WHAT IS EXPECTED:
A full, exact copy of the listing is needed, with images omitted.
*** Begin section ***
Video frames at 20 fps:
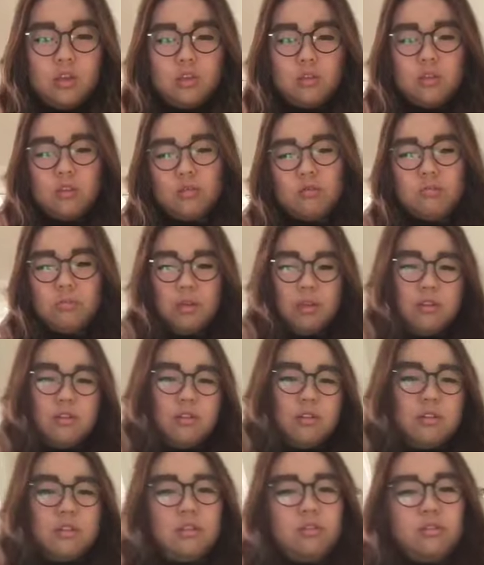So you're gonna pure
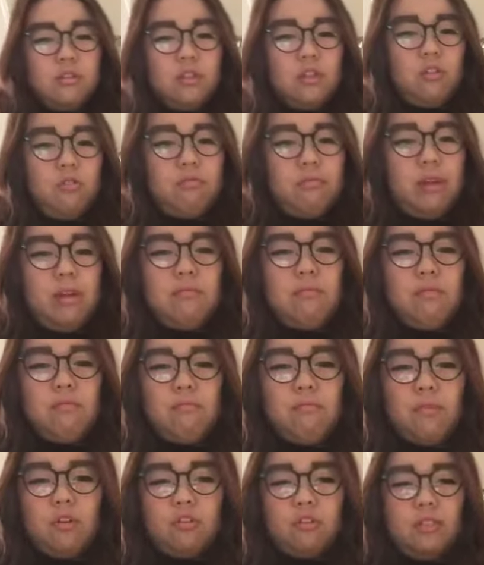it until my
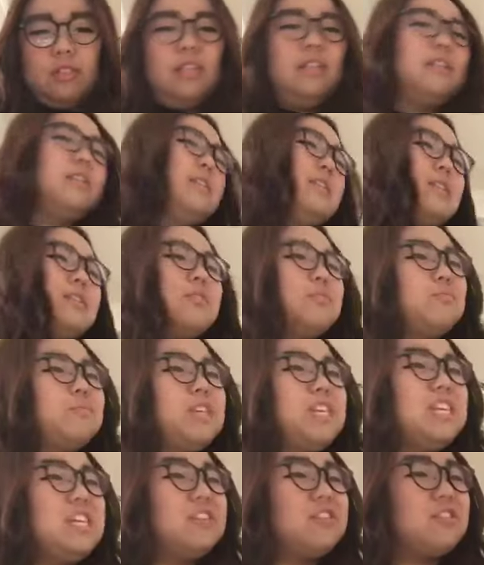milk's getting
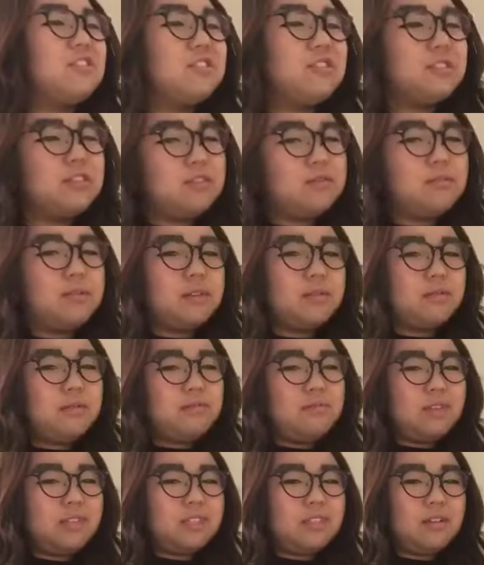disappear, and I'm gonna
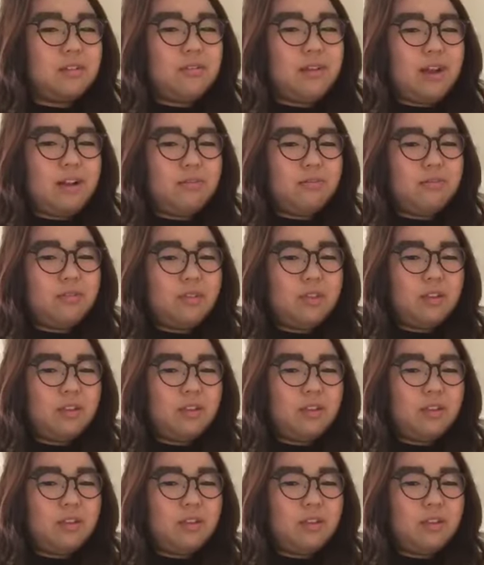be mixing that.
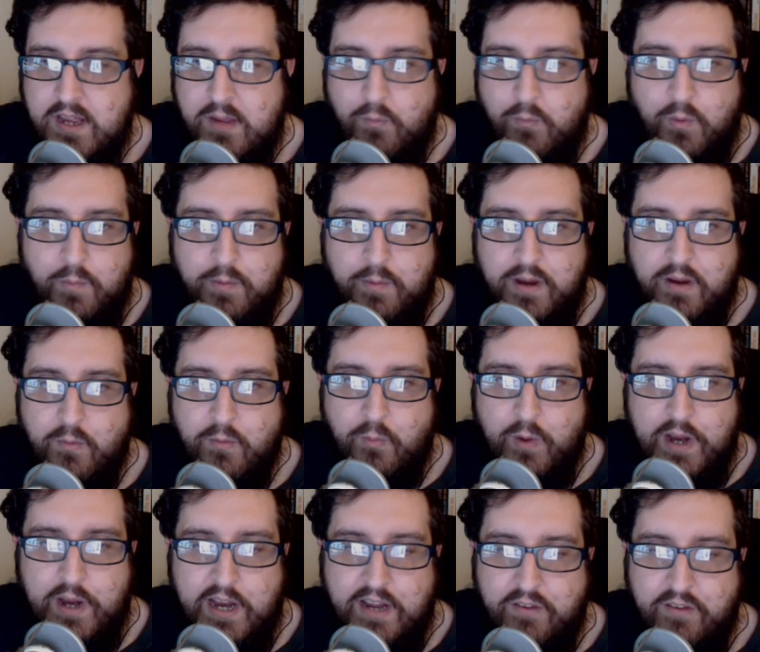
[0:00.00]
would be a
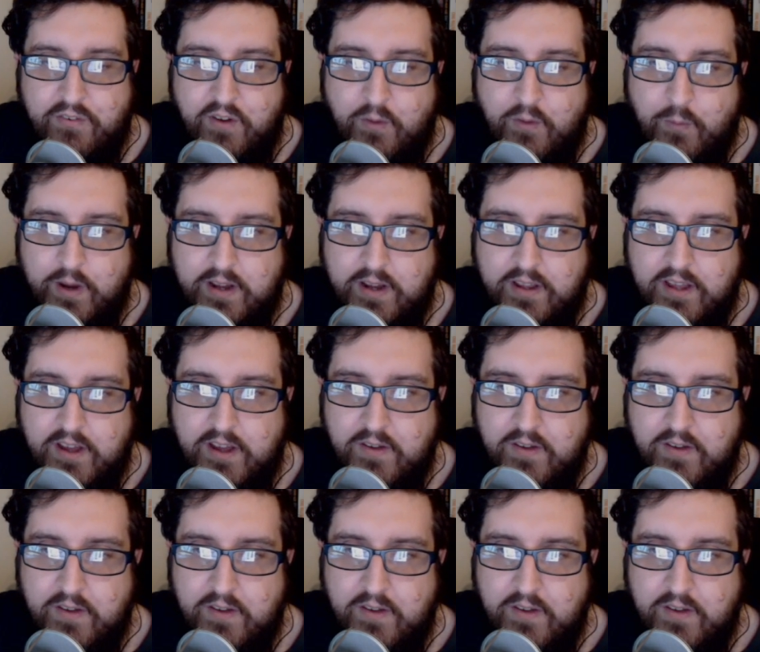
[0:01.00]
really fun way to go.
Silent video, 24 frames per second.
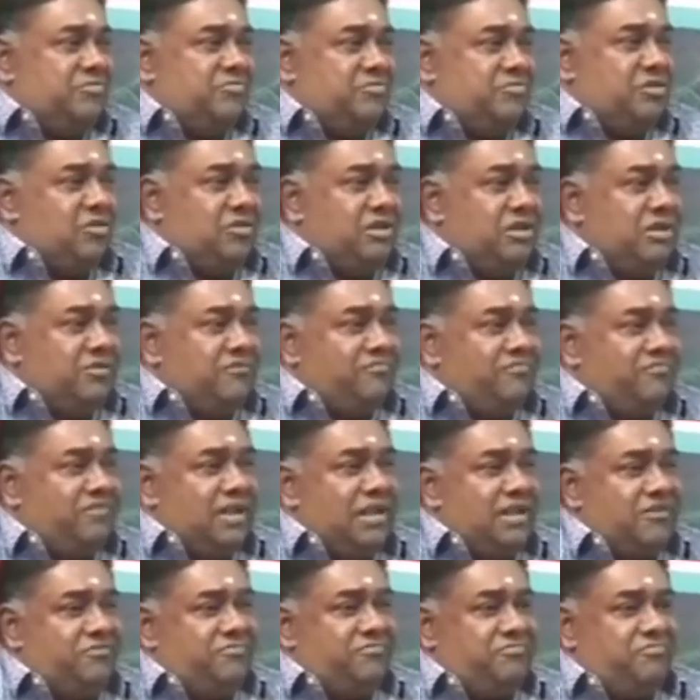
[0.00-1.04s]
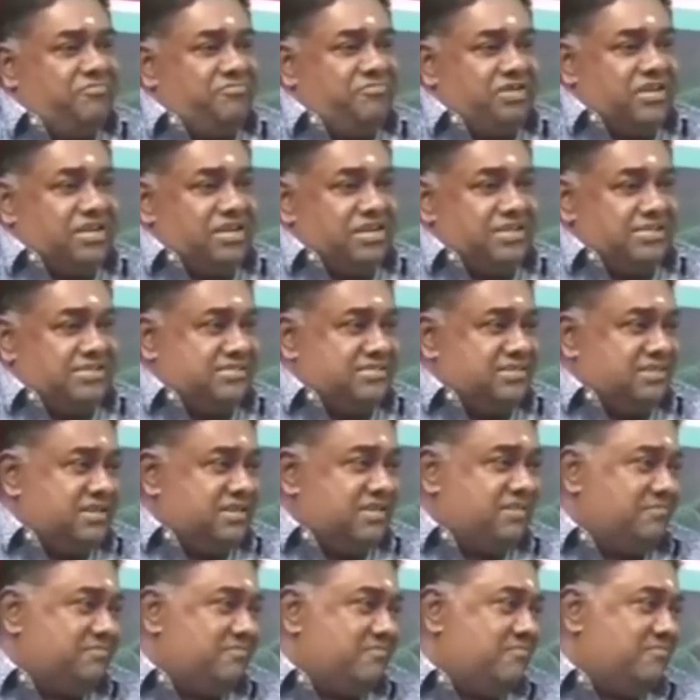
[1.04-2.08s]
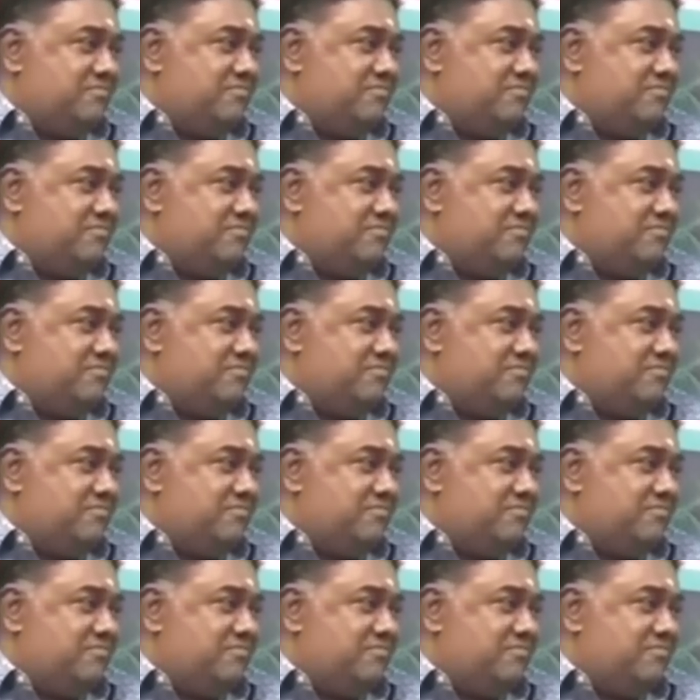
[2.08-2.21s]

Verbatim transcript: If you live life fearlessly,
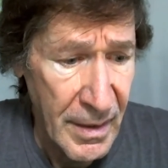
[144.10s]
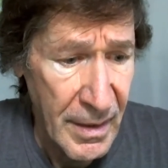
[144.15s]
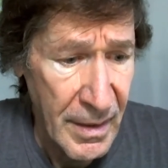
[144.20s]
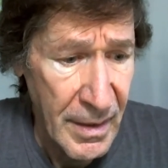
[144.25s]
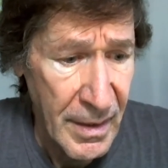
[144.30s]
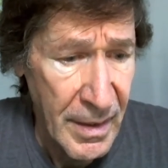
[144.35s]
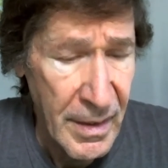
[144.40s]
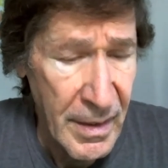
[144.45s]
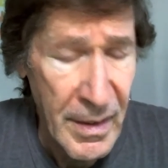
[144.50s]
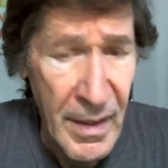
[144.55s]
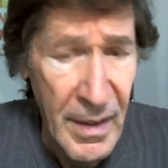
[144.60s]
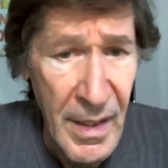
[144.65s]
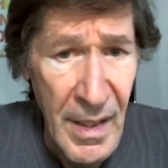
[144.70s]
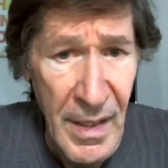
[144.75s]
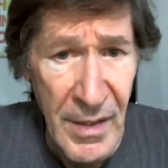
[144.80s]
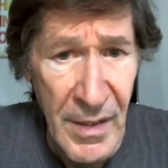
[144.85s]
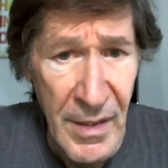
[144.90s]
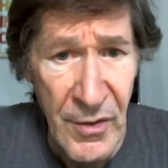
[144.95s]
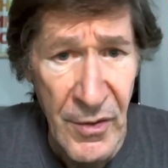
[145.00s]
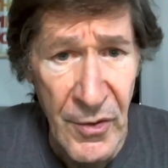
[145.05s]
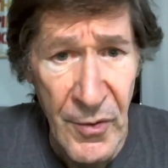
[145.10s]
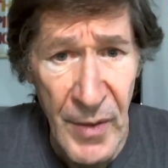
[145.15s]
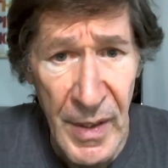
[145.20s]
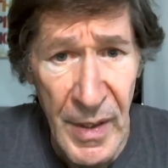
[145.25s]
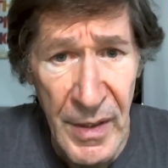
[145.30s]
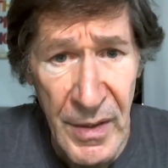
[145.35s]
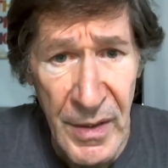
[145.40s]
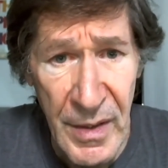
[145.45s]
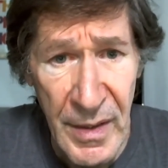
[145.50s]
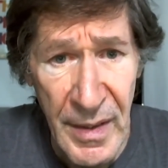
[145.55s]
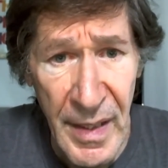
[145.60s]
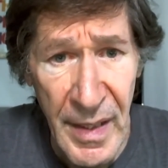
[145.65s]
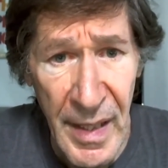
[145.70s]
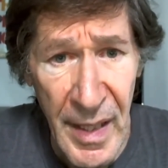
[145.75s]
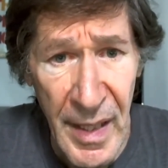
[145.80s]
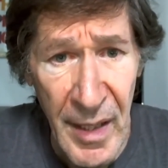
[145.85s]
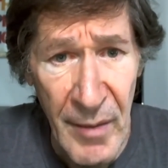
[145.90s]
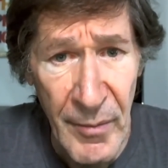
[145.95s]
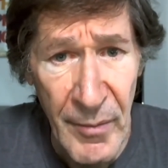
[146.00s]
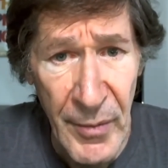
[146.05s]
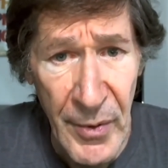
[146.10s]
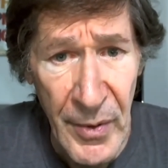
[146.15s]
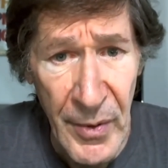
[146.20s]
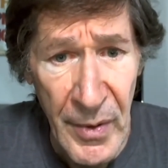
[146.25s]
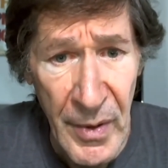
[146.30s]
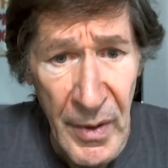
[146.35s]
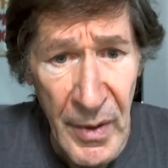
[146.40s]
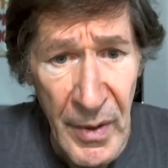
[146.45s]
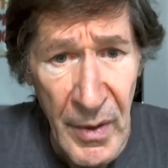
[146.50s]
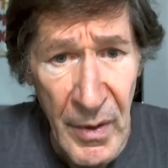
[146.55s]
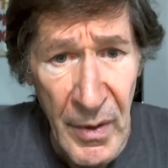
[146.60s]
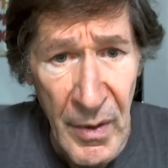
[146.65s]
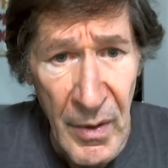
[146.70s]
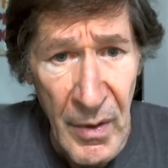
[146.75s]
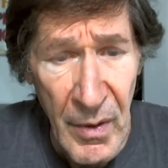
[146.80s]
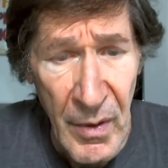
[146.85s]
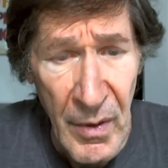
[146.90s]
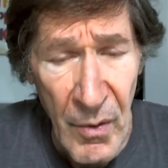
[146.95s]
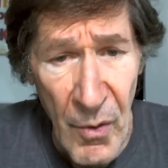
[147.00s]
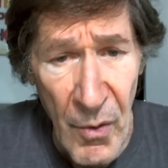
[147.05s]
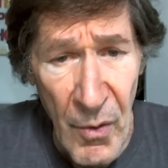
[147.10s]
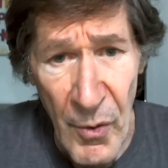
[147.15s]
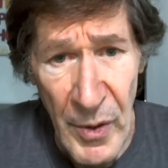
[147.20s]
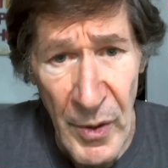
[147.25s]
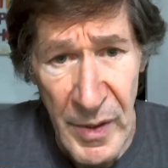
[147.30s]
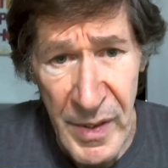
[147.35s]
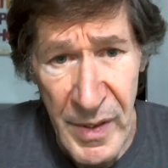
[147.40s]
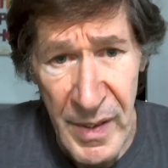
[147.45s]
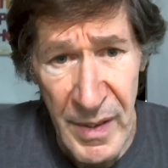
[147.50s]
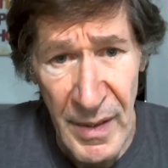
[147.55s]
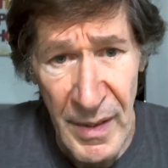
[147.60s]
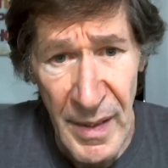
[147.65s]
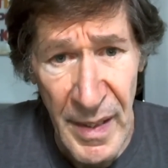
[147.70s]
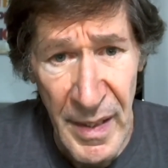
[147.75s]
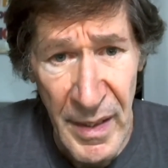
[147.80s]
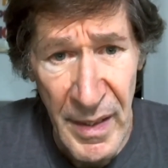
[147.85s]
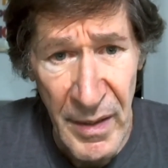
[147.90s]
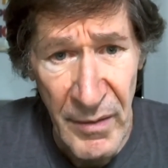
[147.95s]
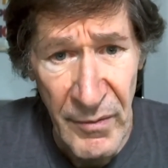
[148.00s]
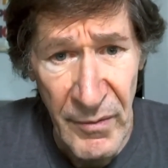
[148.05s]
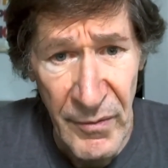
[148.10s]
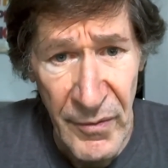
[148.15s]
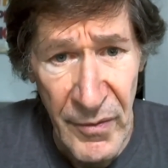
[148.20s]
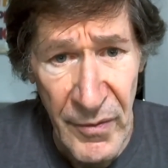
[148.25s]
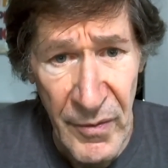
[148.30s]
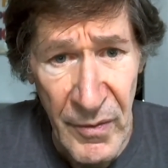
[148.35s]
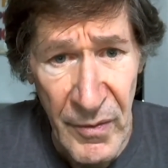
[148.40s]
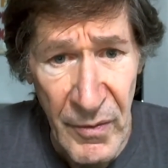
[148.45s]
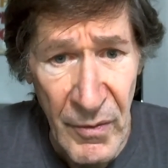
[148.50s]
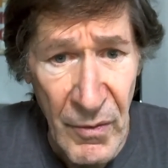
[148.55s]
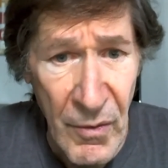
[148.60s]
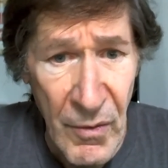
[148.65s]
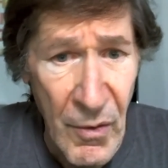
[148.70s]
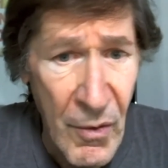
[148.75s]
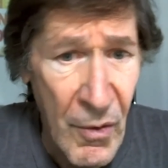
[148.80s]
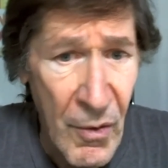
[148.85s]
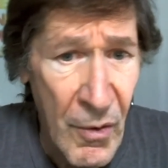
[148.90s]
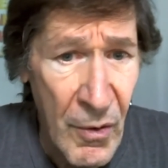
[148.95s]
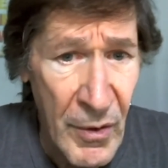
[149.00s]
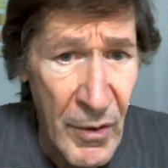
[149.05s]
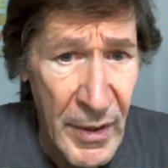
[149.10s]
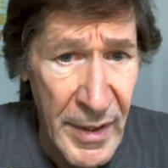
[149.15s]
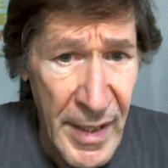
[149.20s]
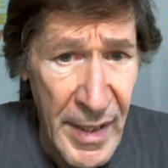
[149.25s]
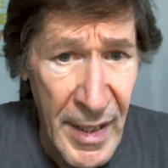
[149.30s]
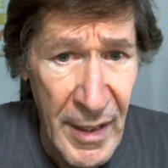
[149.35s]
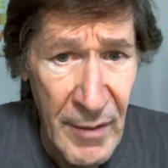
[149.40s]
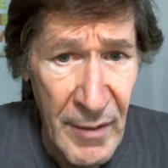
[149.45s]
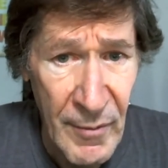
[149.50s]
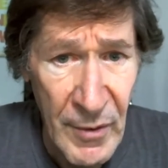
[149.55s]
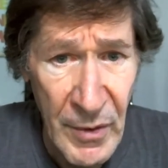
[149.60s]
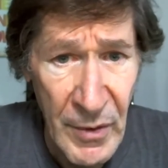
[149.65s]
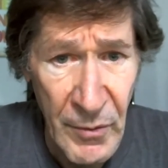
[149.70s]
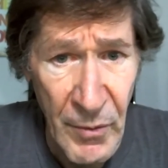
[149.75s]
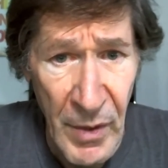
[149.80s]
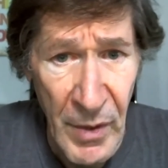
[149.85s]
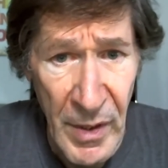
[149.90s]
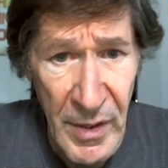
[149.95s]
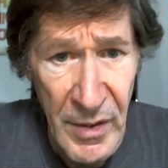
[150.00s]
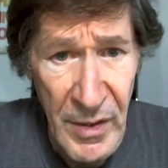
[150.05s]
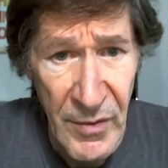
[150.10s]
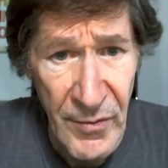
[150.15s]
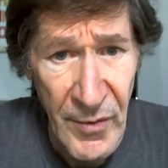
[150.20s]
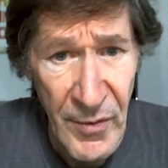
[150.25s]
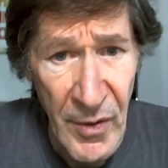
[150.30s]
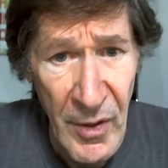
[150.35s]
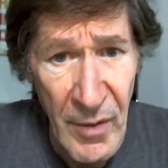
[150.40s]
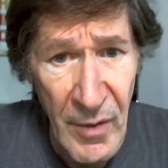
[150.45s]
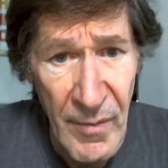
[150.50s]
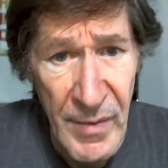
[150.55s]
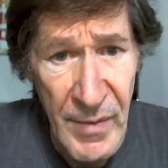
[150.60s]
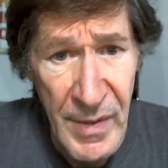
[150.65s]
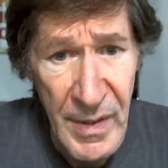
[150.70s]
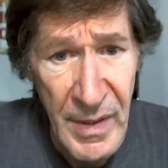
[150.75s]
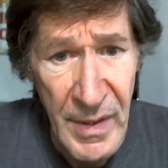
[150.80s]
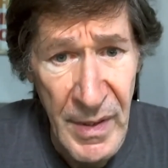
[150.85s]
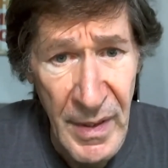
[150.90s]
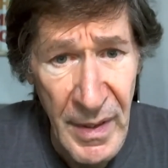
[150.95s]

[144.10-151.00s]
in a concentration camp or a slave or an animal in one of these farms? And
*** End section ***
ANSWER SECTION:
Video frames at 20 fps:
So you're gonna pure
it until my
milk's getting
disappear, and I'm gonna
be mixing that.
[0:00.00]
would be a
[0:01.00]
really fun way to go.
Silent video, 24 frames per second.
[0.00-1.04s]
[1.04-2.08s]
[2.08-2.21s]

Verbatim transcript: If you live life fearlessly,
[144.10s]
[144.15s]
[144.20s]
[144.25s]
[144.30s]
[144.35s]
[144.40s]
[144.45s]
[144.50s]
[144.55s]
[144.60s]
[144.65s]
[144.70s]
[144.75s]
[144.80s]
[144.85s]
[144.90s]
[144.95s]
[145.00s]
[145.05s]
[145.10s]
[145.15s]
[145.20s]
[145.25s]
[145.30s]
[145.35s]
[145.40s]
[145.45s]
[145.50s]
[145.55s]
[145.60s]
[145.65s]
[145.70s]
[145.75s]
[145.80s]
[145.85s]
[145.90s]
[145.95s]
[146.00s]
[146.05s]
[146.10s]
[146.15s]
[146.20s]
[146.25s]
[146.30s]
[146.35s]
[146.40s]
[146.45s]
[146.50s]
[146.55s]
[146.60s]
[146.65s]
[146.70s]
[146.75s]
[146.80s]
[146.85s]
[146.90s]
[146.95s]
[147.00s]
[147.05s]
[147.10s]
[147.15s]
[147.20s]
[147.25s]
[147.30s]
[147.35s]
[147.40s]
[147.45s]
[147.50s]
[147.55s]
[147.60s]
[147.65s]
[147.70s]
[147.75s]
[147.80s]
[147.85s]
[147.90s]
[147.95s]
[148.00s]
[148.05s]
[148.10s]
[148.15s]
[148.20s]
[148.25s]
[148.30s]
[148.35s]
[148.40s]
[148.45s]
[148.50s]
[148.55s]
[148.60s]
[148.65s]
[148.70s]
[148.75s]
[148.80s]
[148.85s]
[148.90s]
[148.95s]
[149.00s]
[149.05s]
[149.10s]
[149.15s]
[149.20s]
[149.25s]
[149.30s]
[149.35s]
[149.40s]
[149.45s]
[149.50s]
[149.55s]
[149.60s]
[149.65s]
[149.70s]
[149.75s]
[149.80s]
[149.85s]
[149.90s]
[149.95s]
[150.00s]
[150.05s]
[150.10s]
[150.15s]
[150.20s]
[150.25s]
[150.30s]
[150.35s]
[150.40s]
[150.45s]
[150.50s]
[150.55s]
[150.60s]
[150.65s]
[150.70s]
[150.75s]
[150.80s]
[150.85s]
[150.90s]
[150.95s]

[144.10-151.00s]
in a concentration camp or a slave or an animal in one of these farms? And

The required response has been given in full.